The Pharisees, I know, spat upon the humbled Sufferer, and wagged their heads and said, 'He saved others, Himself He cannot save.' Ah! but He was intent on saving others. That was the dignity of Almighty strength allying itself with human weakness, in order to raise it. It was the dignity of eternal wisdom shrouding itself in human ignorance, in order to enlighten it. It was the dignity of everlasting, unquenchable love, baring its bosom to suffer in the stead of its rebellious creature, man. Ah! it was incarnate God standing in the place of condemned, apostate man, the dignity of love, love, LOVE!
Oh, precious Saviour! save us from maligning Thy Gospel and Thy Name by clothing it with our paltry notions of earthly dignity, and forgetting the dignity that crowned Thy sacred brow as Thou didst hang upon the cross! That is the dignity for us, and it will never suffer by any gentleman here carrying the Gospel into the back slums or alleys of any town or city in which he lives. That dignity will never suffer by any employer talking lovingly to his servant maid or errand boy, and looking into his eyes with tears of sympathy and love and trying to bring his soul to Jesus.
That dignity will never suffer even though you should have to be dragged through the streets with a howling mob at your heels, like Jesus Christ, if you have gone into those streets for the souls of your fellow-men and the glory of God. Though you should be tied to a stake, as were the martyrs of old, and surrounded by laughing and taunting fiends and their howling followers, that will be a dignity that shall be crowned in Heaven, crowned with everlasting glory. If I understand it, that is the dignity of the Gospel, the dignity of love. I do not envy, I do not covet any other. I desire no other, God is my Witness, than the dignity of love.

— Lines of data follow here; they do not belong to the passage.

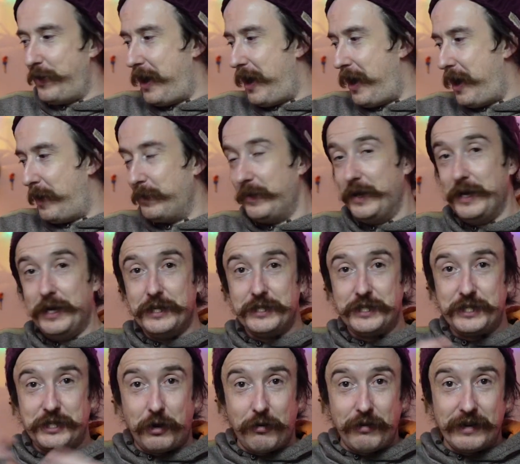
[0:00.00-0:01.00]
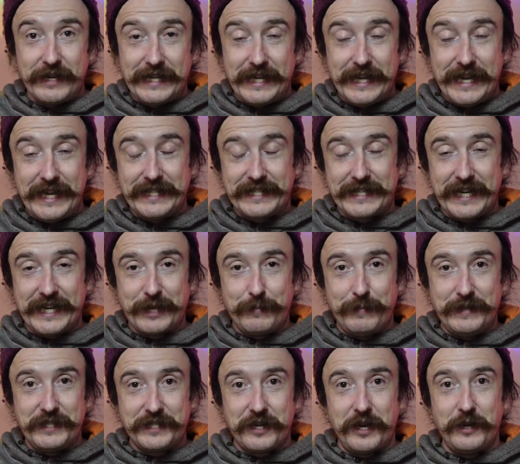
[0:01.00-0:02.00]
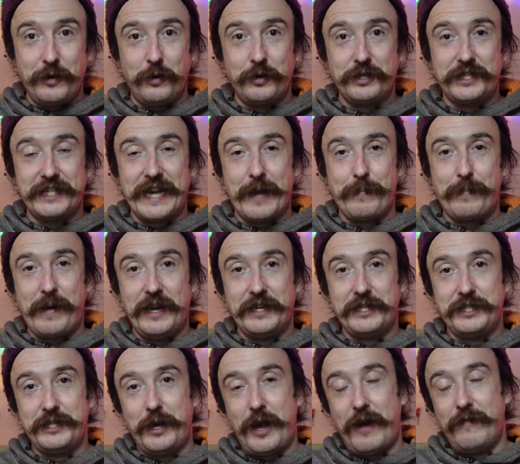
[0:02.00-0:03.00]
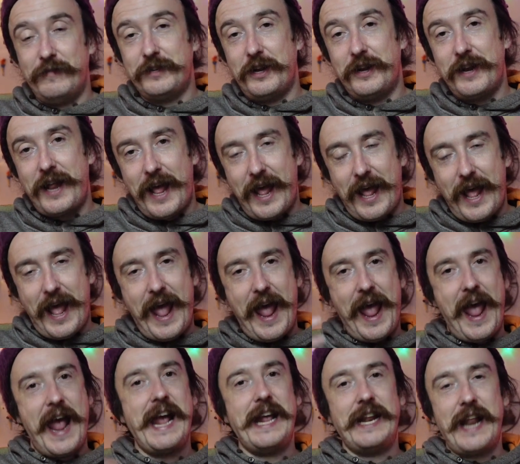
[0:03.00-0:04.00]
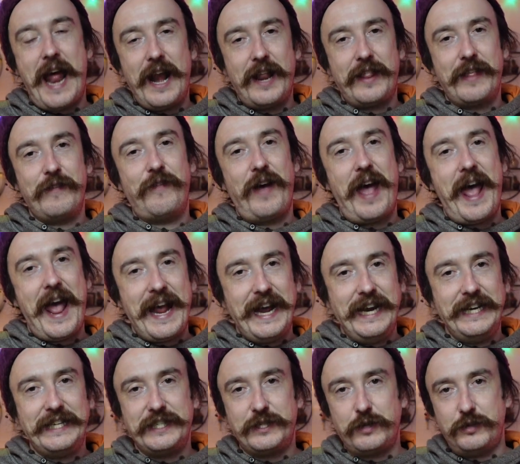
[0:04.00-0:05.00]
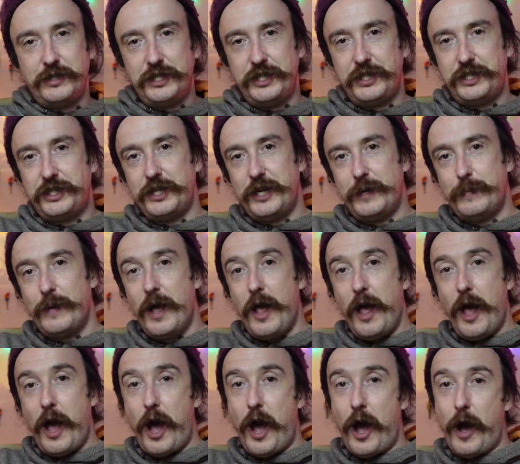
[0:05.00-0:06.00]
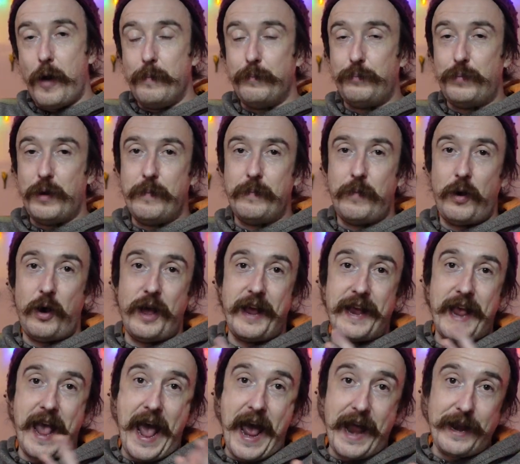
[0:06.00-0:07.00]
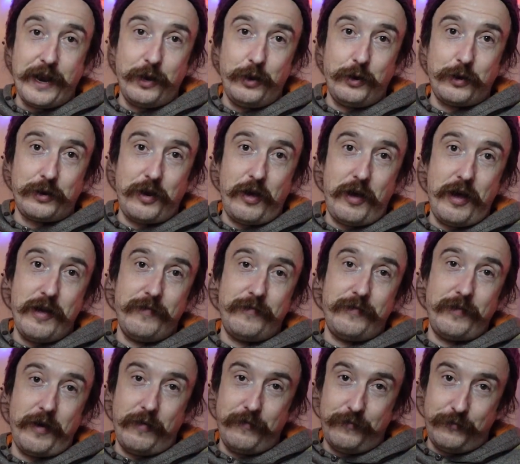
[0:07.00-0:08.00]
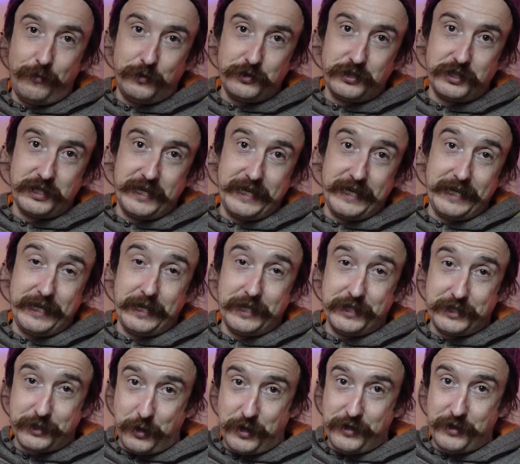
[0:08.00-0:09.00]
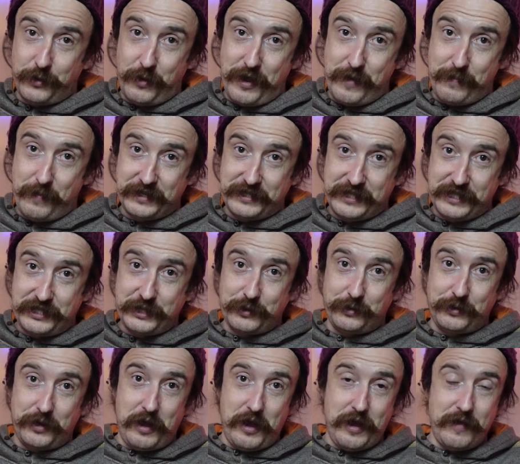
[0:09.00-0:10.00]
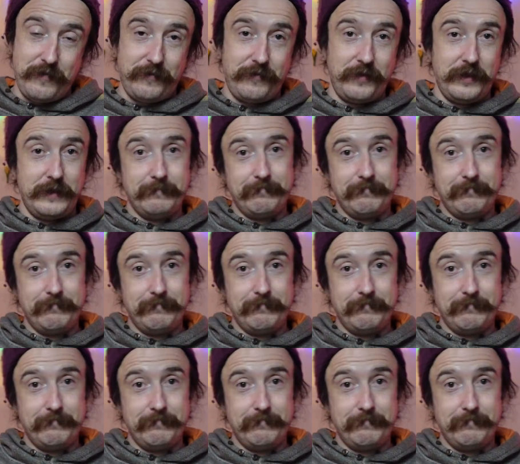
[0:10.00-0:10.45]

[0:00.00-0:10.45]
Um, sorry it's taken me so long to get back to you. I haven't done a anything for ages on YouTube, um, but my analog life, unfortunately, has got in the way of my digital life.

Oh, friends, will you get this baptism of love! Then you will, like the Apostles, be willing to push your limbs into a basket, and so be let down by the wall, if need be, or suffer shipwreck, hunger, peril, nakedness, fire, or sword, or even go to the block itself, if thereby you may extend His Kingdom and win souls for whom He shed His Blood. The Lord fill us with this love and baptise us with this fire, and then the Gospel will arise and become glorious in the earth, and men will believe in us, and in it. They will feel its power, and they will go down under it by thousands, and, by the grace of God, they shall.